D on’t call Elvis a biopic. Baz Luhrmann’s upcoming film about the King of Rock ’n’ Roll — played by Austin Butler with Tom Hanks as Colonel Tom Parker and Olivia DeJonge as Priscilla Presley — is more about Elvis Presley’s role as an icon than it is about the man himself. In point of fact, Elvis’s music is reinterpreted throughout the movie, including in a rap remix of “Hound Dog” by Doja Cat.

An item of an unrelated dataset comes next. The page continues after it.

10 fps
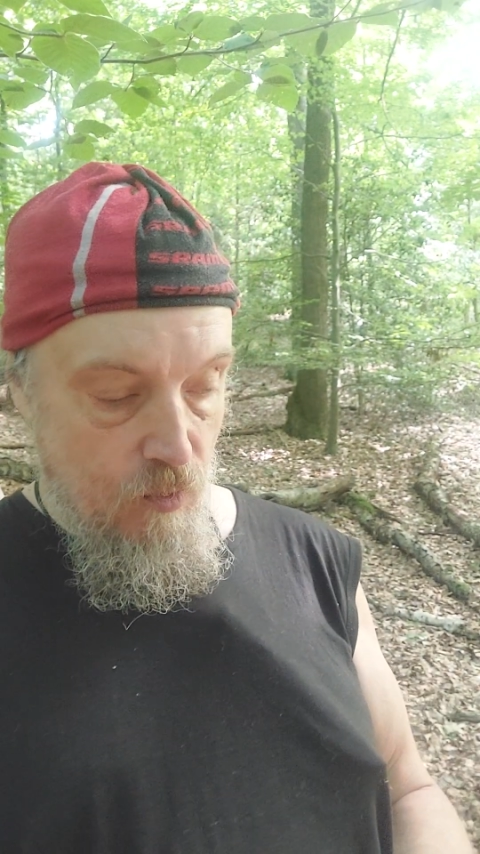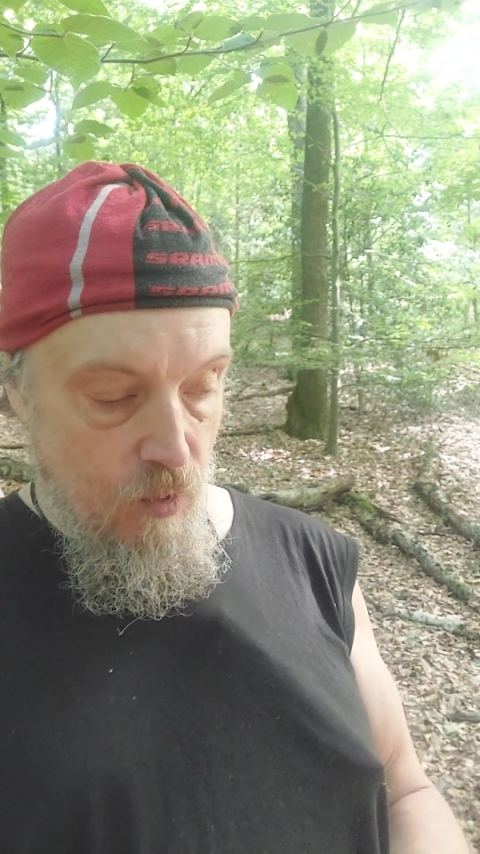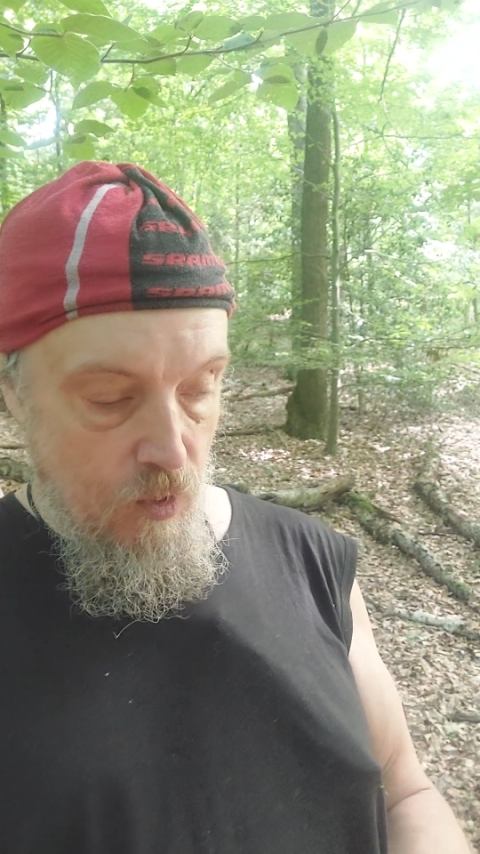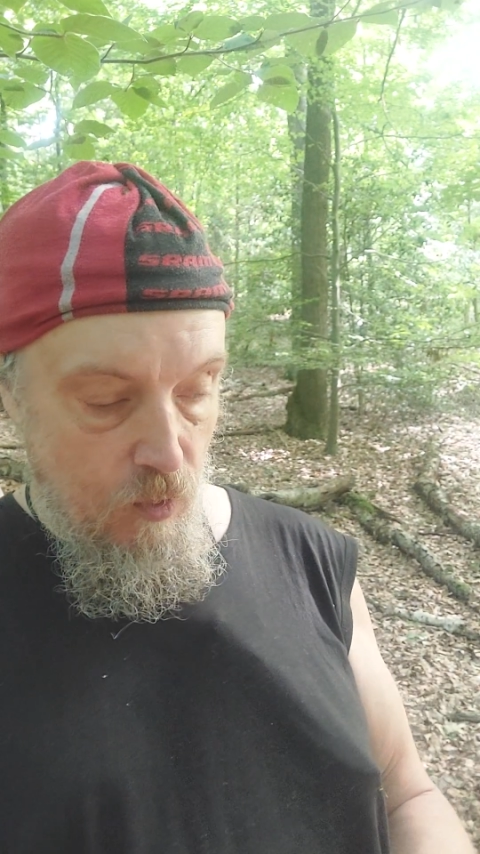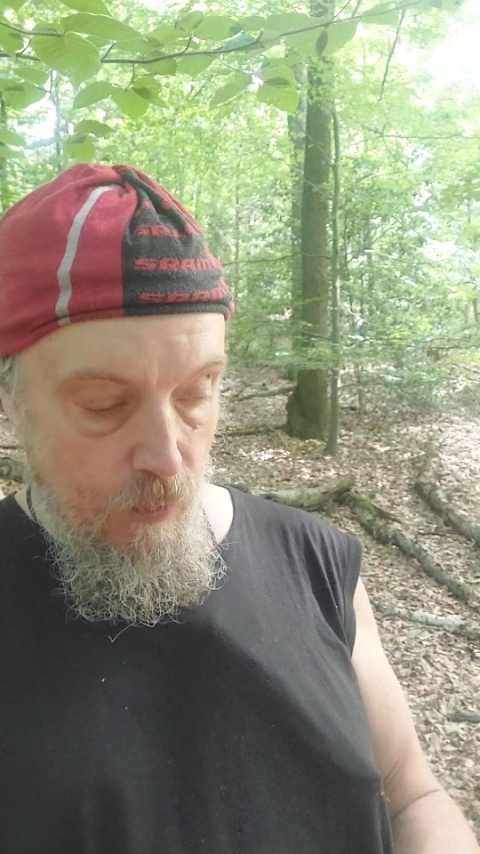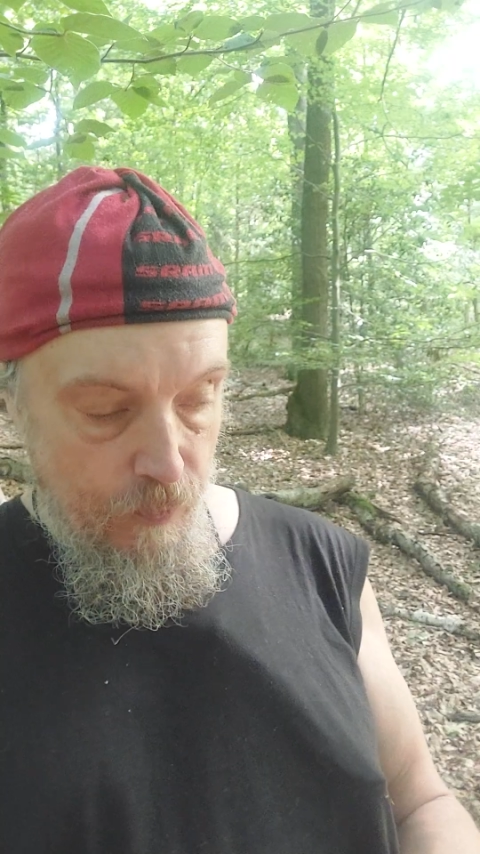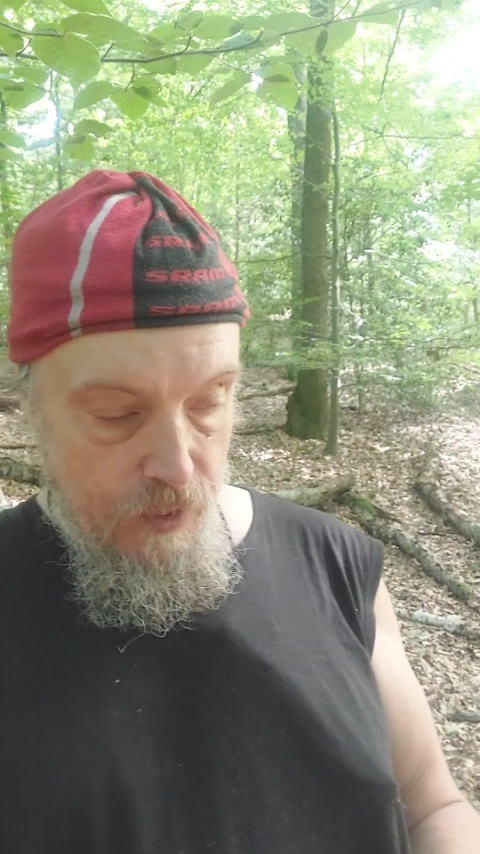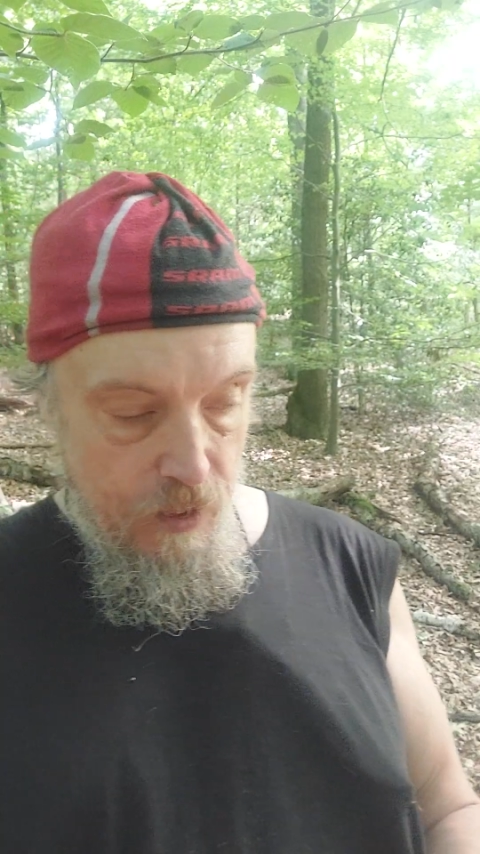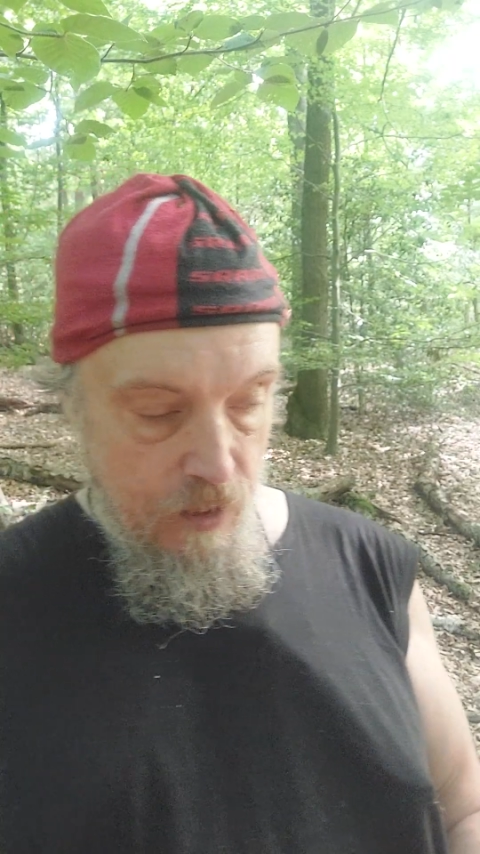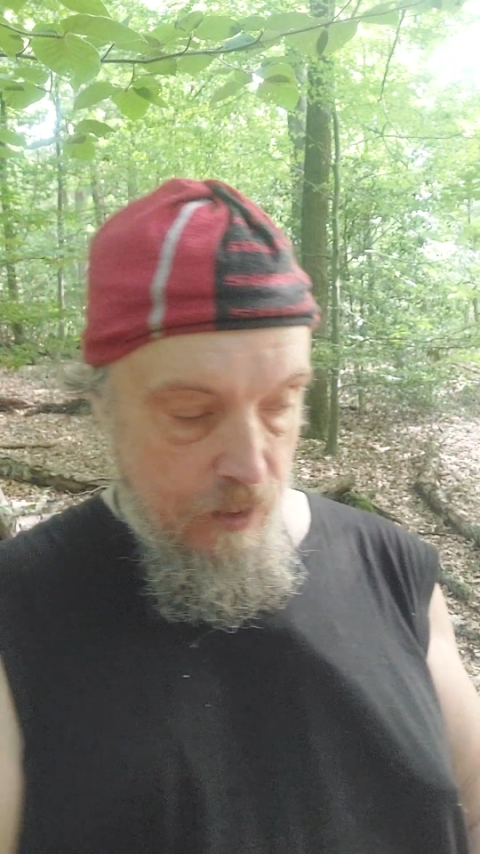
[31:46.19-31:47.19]
row,
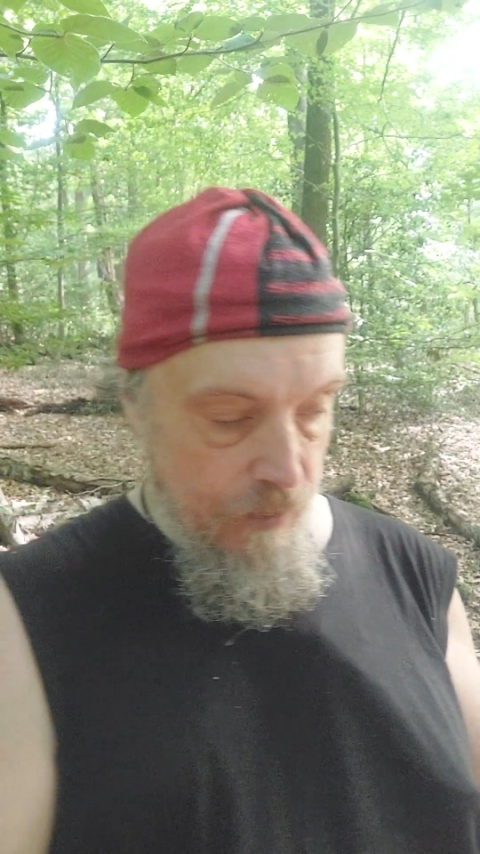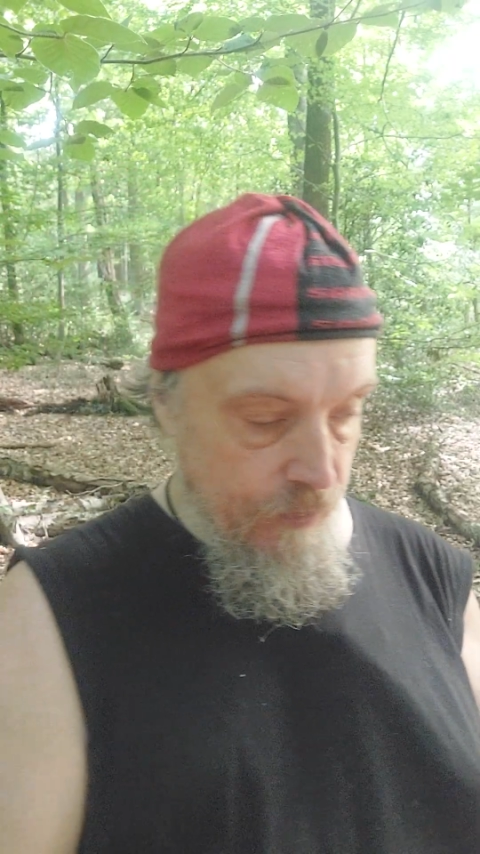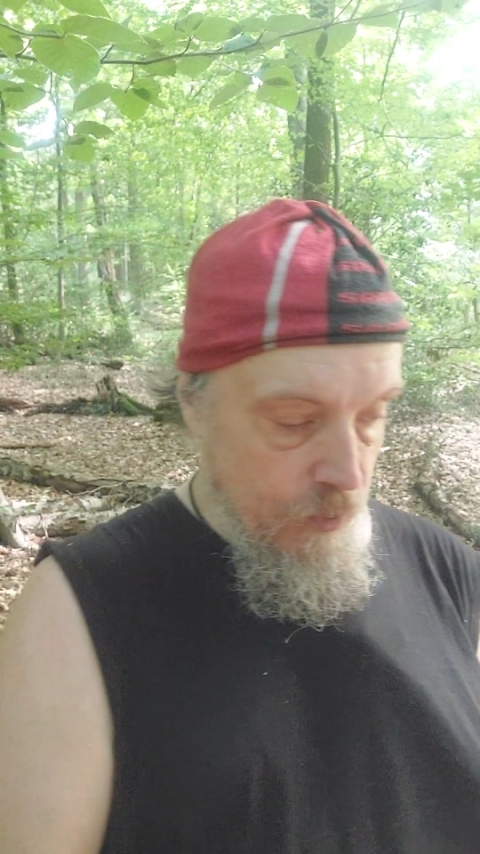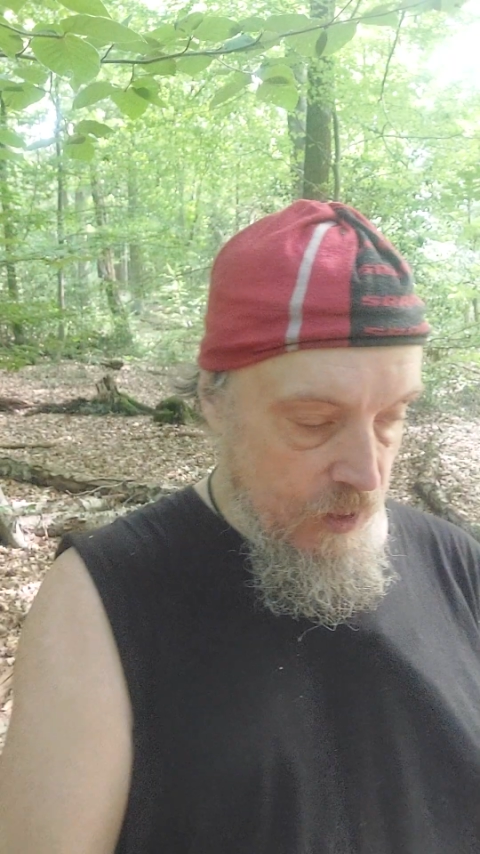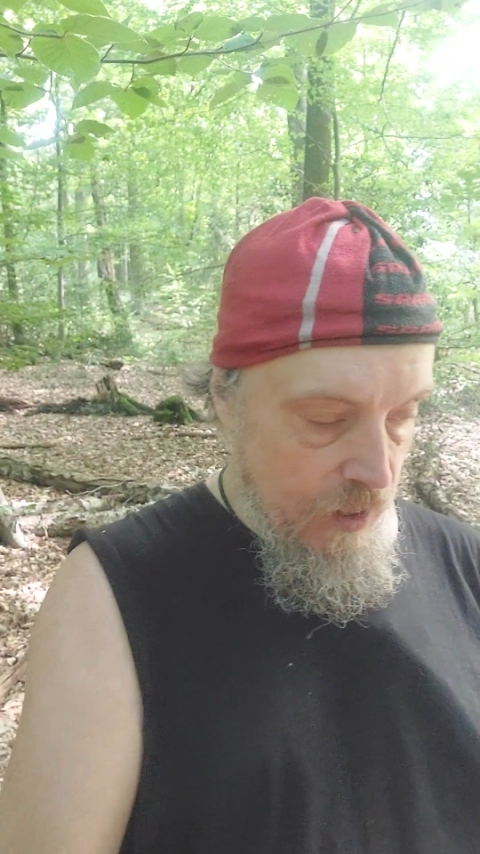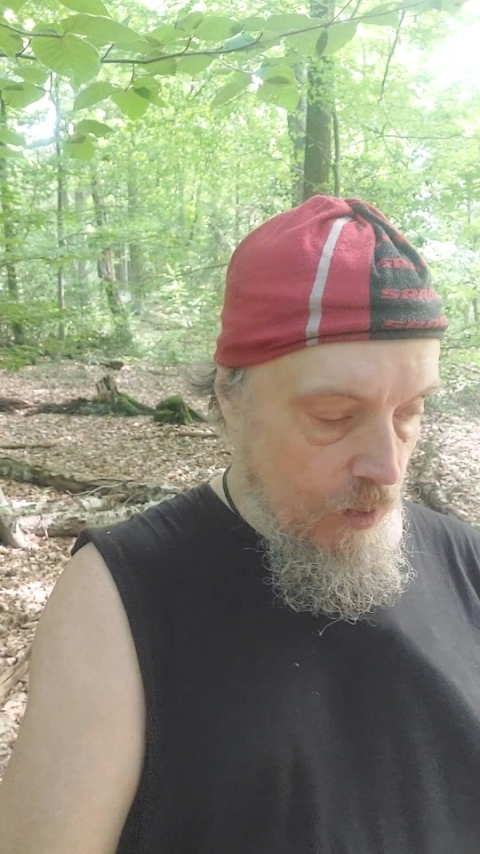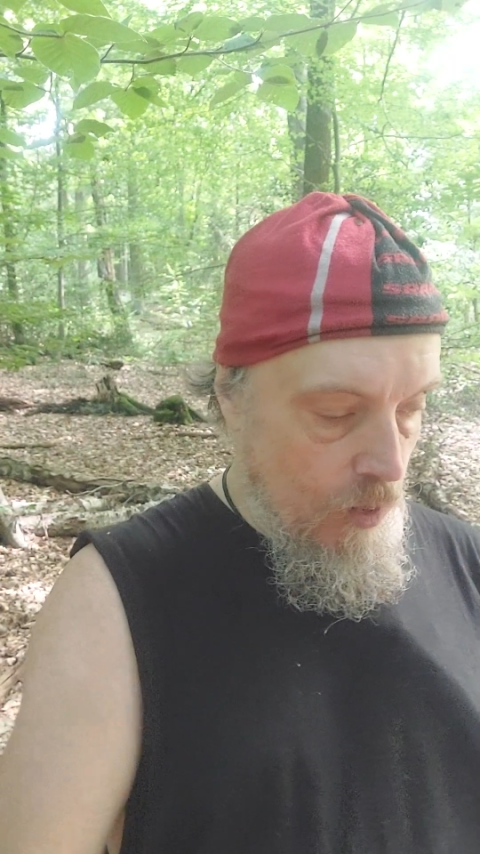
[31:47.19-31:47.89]
you can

“As it turns out, I’ve just made a film called Elvis which isn’t even really about Elvis,” Luhrmann told Sotheby’s. “It’s really about America in the fifties, sixties and seventies. Elvis was at the center of pop culture in all three decades — the good, the bad and the ugly.”
It makes sense, then, that Luhrmann would relate to Andy Warhol, whose own fascination with Elvis grew out of the artist’s obsession with the cult of celebrity. Warhol made a number of works appropriating a promotional photo of Elvis from the 1960 film Flaming Star. In a 1963 silkscreen from the series (he’d perfected this printing technique just one year earlier), he transposed the image on to a shimmering background recalling Hollywood’s silver screen.
The work is a paradigm of Pop Art — one icon depicting another.
That silkscreen is coming to auction next week as part of the Contemporary Evening Auction, where it’s expected to fetch between 15 and 25 million US dollars. (A double Elvis achieved over $37 million last May.) On the Wednesday evening before the auction, Luhrmann was the guest of honor at a dinner hosted by Sotheby’s, where he rubbed elbows with stars like Tessa Thompson, Kevin Love and Ferdinando Verderi.
Elvis Presley and Warhol's Fascination with the Cult of Celebrity
“My film is also about the relationship between the grand sell and one of the other great things about America: the brand new.”
“My film is also about the relationship between the grand sell and one of the other great things about America: the brand new,” the Australian filmmaker said. “That conflict and tension is something Andy Warhol really understood — so much so that he was quite ironic about the way he flipped the relationship between art and commerce.”
The image of Elvis that Warhol used came from a critical flop — Elvis’s years as an actor are often considered a low point of his career. Yet Warhol’s pictures of the musician are now among his best-known works, catapulting his gun-slinging persona into the zeitgeist even decades later.
“How interesting it is that Warhol took what we now perceive to be a cheesy film,” Luhrmann said, “and made it iconic.”
Baz Luhrmann’s Elvis, starring Austin Butler, Tom Hanks and Olivia DeJonge, is out now.